◆ Brief:
Nothing outside the range is to be copied. From the entries below, reproduce exactly the lines starting at the one with "[00:00:22.00 to 00:00:23.00]" and ending at the one with "Lip reading: it's", without pictures.

◆ Supplied records:
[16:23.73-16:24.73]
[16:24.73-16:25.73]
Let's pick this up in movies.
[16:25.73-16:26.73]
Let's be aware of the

==

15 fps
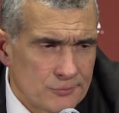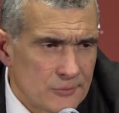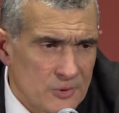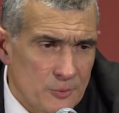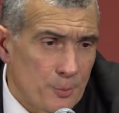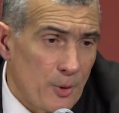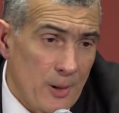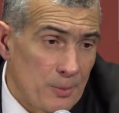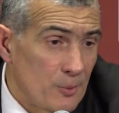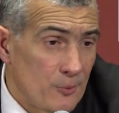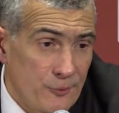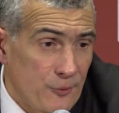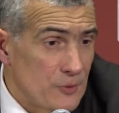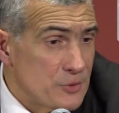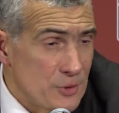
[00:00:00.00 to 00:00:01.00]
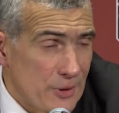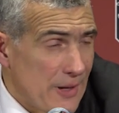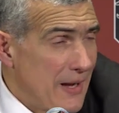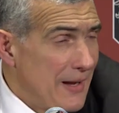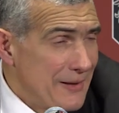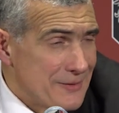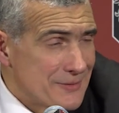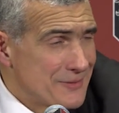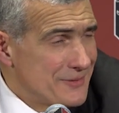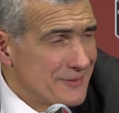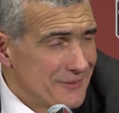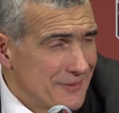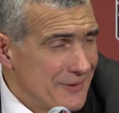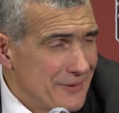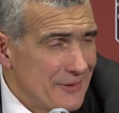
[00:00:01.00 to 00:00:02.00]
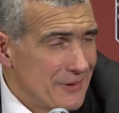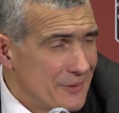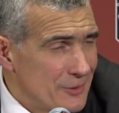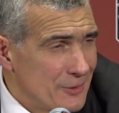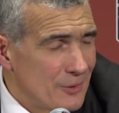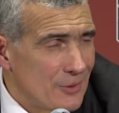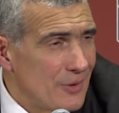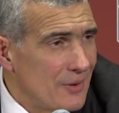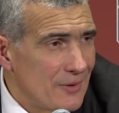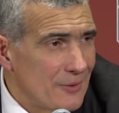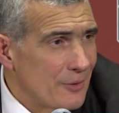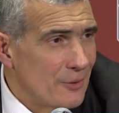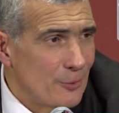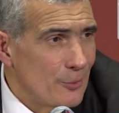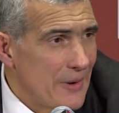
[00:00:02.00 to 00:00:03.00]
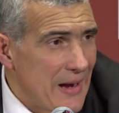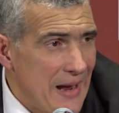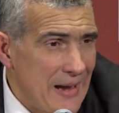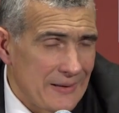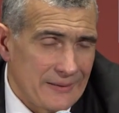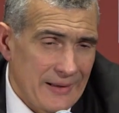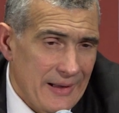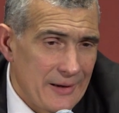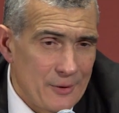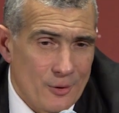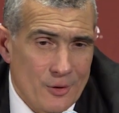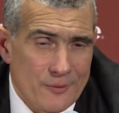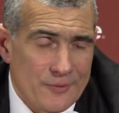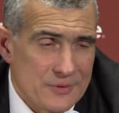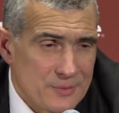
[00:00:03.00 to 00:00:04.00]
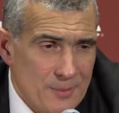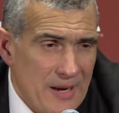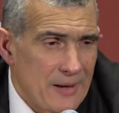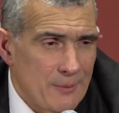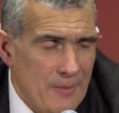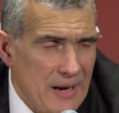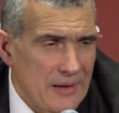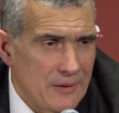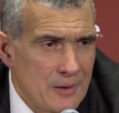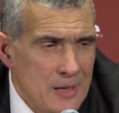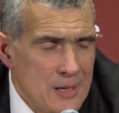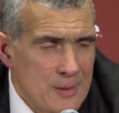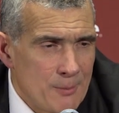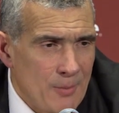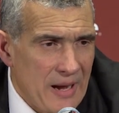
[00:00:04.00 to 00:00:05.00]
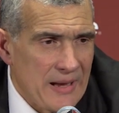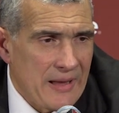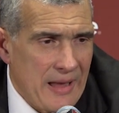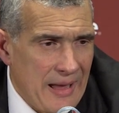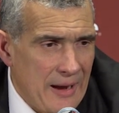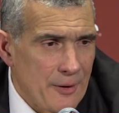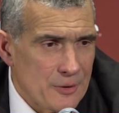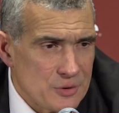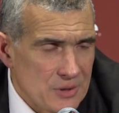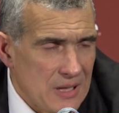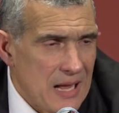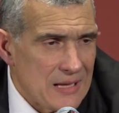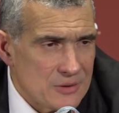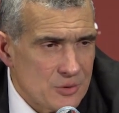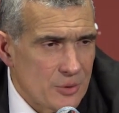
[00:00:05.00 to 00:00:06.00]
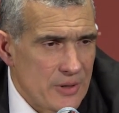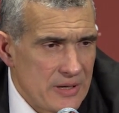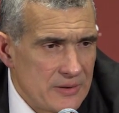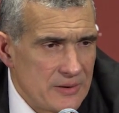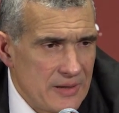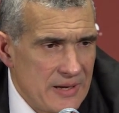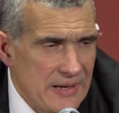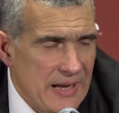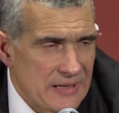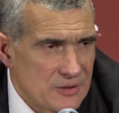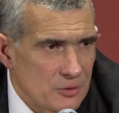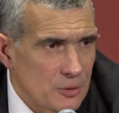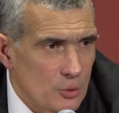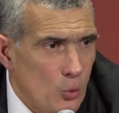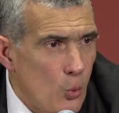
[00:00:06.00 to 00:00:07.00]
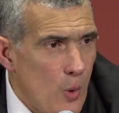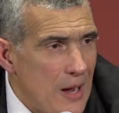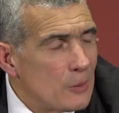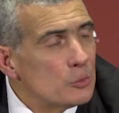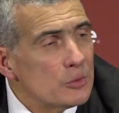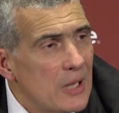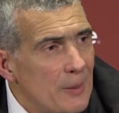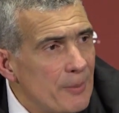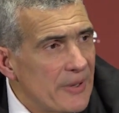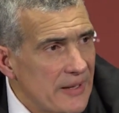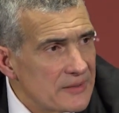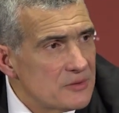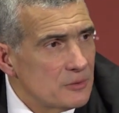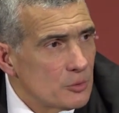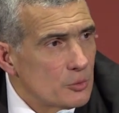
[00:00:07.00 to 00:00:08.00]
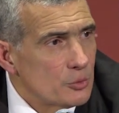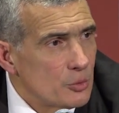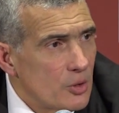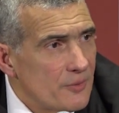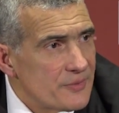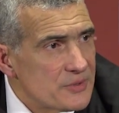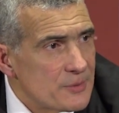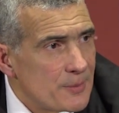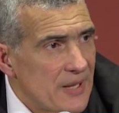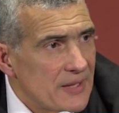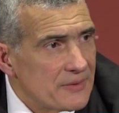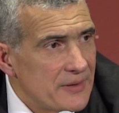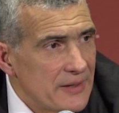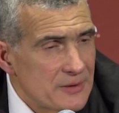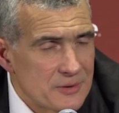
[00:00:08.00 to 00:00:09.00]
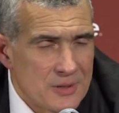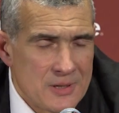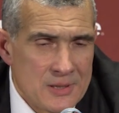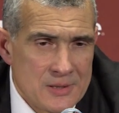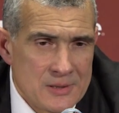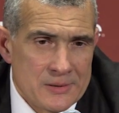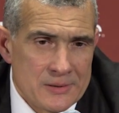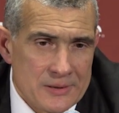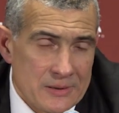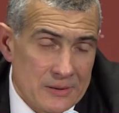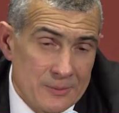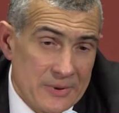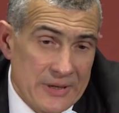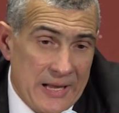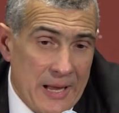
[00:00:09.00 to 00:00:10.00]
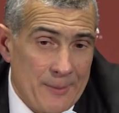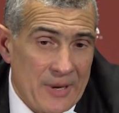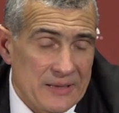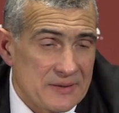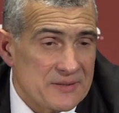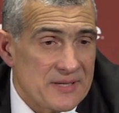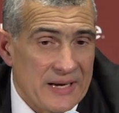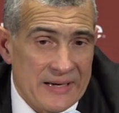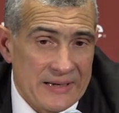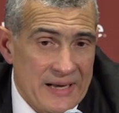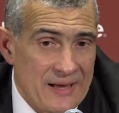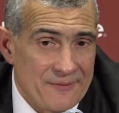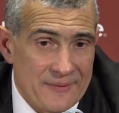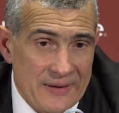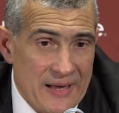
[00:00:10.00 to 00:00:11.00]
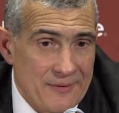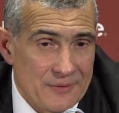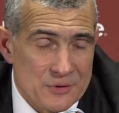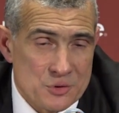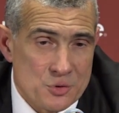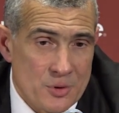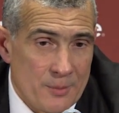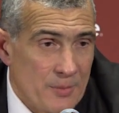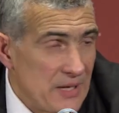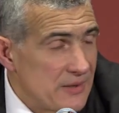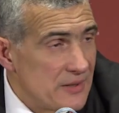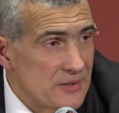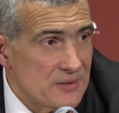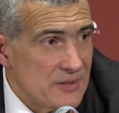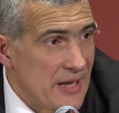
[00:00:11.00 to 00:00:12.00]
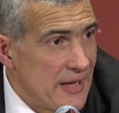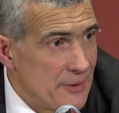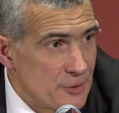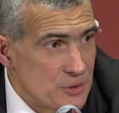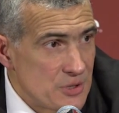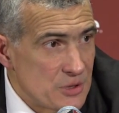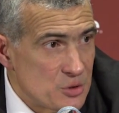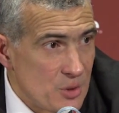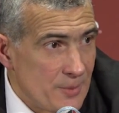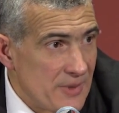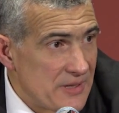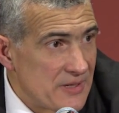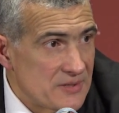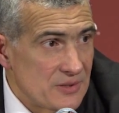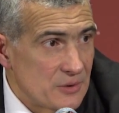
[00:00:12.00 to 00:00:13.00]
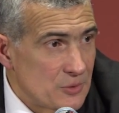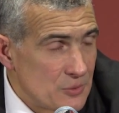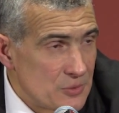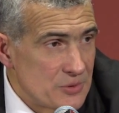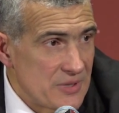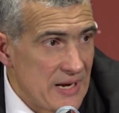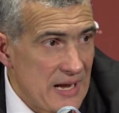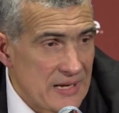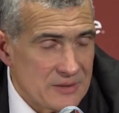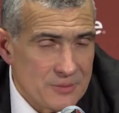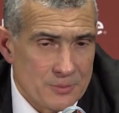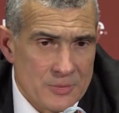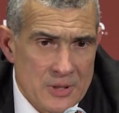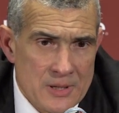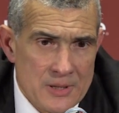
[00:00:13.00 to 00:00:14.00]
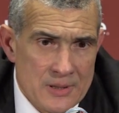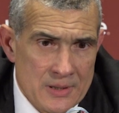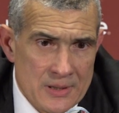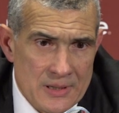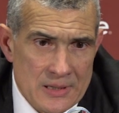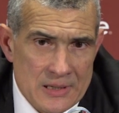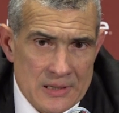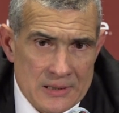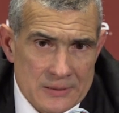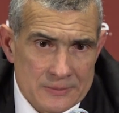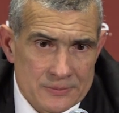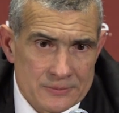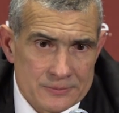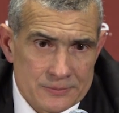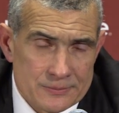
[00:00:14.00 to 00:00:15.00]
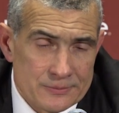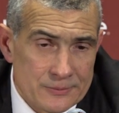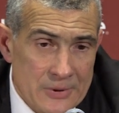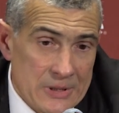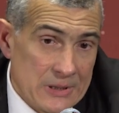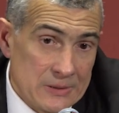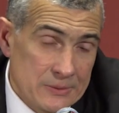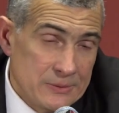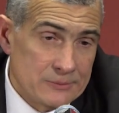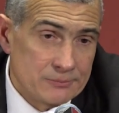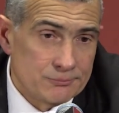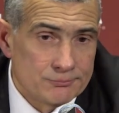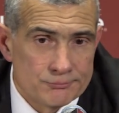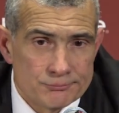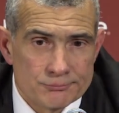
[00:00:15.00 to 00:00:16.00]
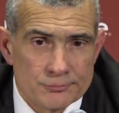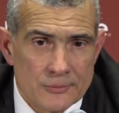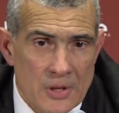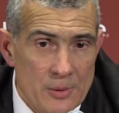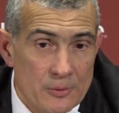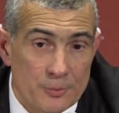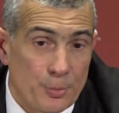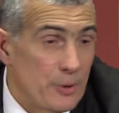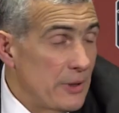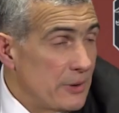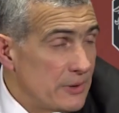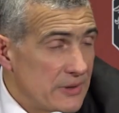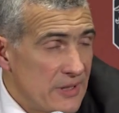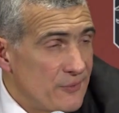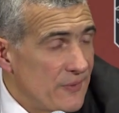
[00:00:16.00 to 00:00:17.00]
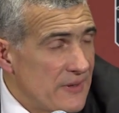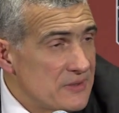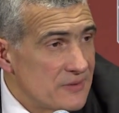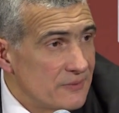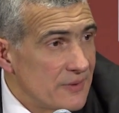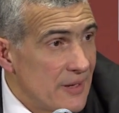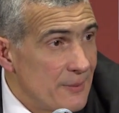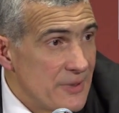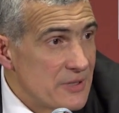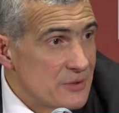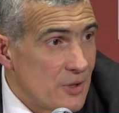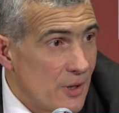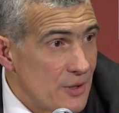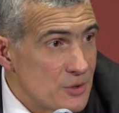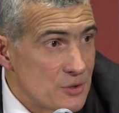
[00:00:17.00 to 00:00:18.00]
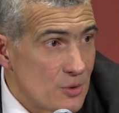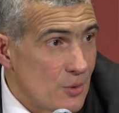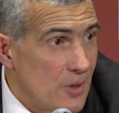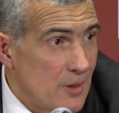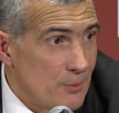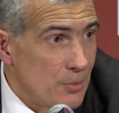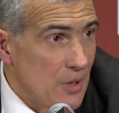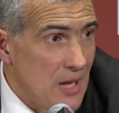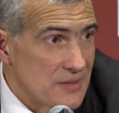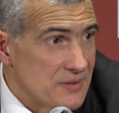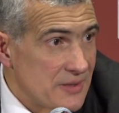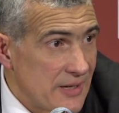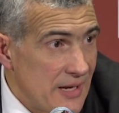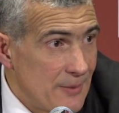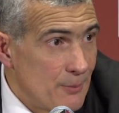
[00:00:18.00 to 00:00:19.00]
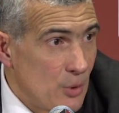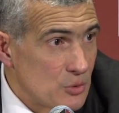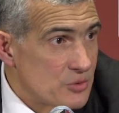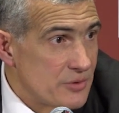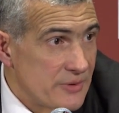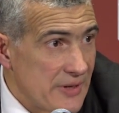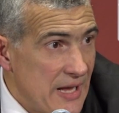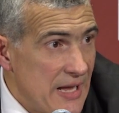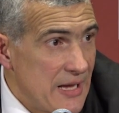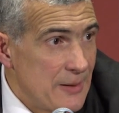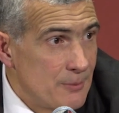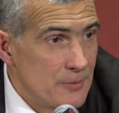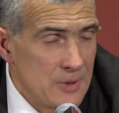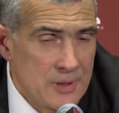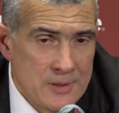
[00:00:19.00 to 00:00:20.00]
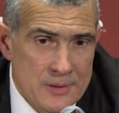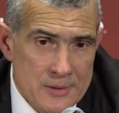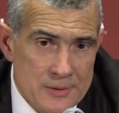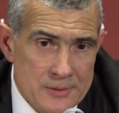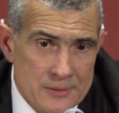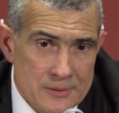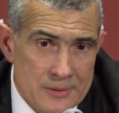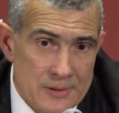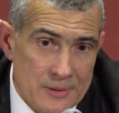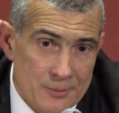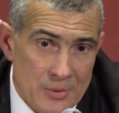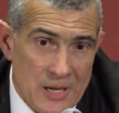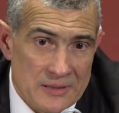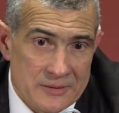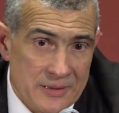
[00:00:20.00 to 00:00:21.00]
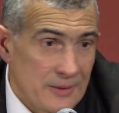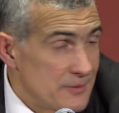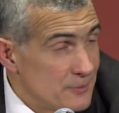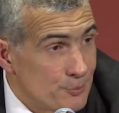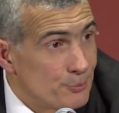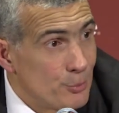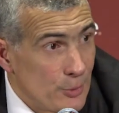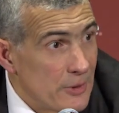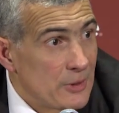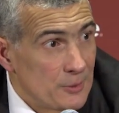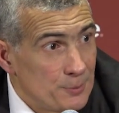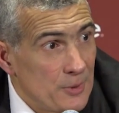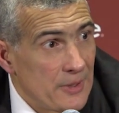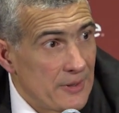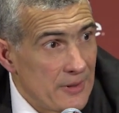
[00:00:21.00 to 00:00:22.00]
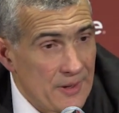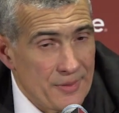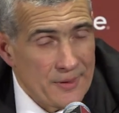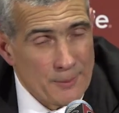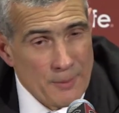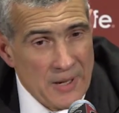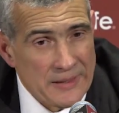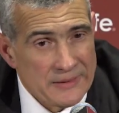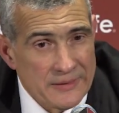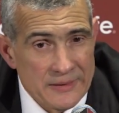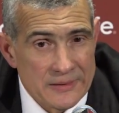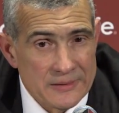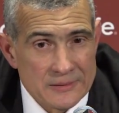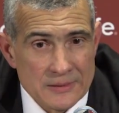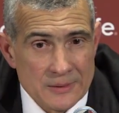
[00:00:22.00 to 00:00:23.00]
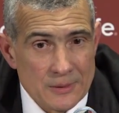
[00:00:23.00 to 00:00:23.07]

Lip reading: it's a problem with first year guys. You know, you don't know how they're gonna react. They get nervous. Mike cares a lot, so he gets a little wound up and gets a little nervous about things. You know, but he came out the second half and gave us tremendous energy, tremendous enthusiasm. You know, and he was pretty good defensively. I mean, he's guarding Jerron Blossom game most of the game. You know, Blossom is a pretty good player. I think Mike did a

◆ Written answer:
[00:00:22.00 to 00:00:23.00]
[00:00:23.00 to 00:00:23.07]

Lip reading: it's a problem with first year guys. You know, you don't know how they're gonna react. They get nervous. Mike cares a lot, so he gets a little wound up and gets a little nervous about things. You know, but he came out the second half and gave us tremendous energy, tremendous enthusiasm. You know, and he was pretty good defensively. I mean, he's guarding Jerron Blossom game most of the game. You know, Blossom is a pretty good player. I think Mike did a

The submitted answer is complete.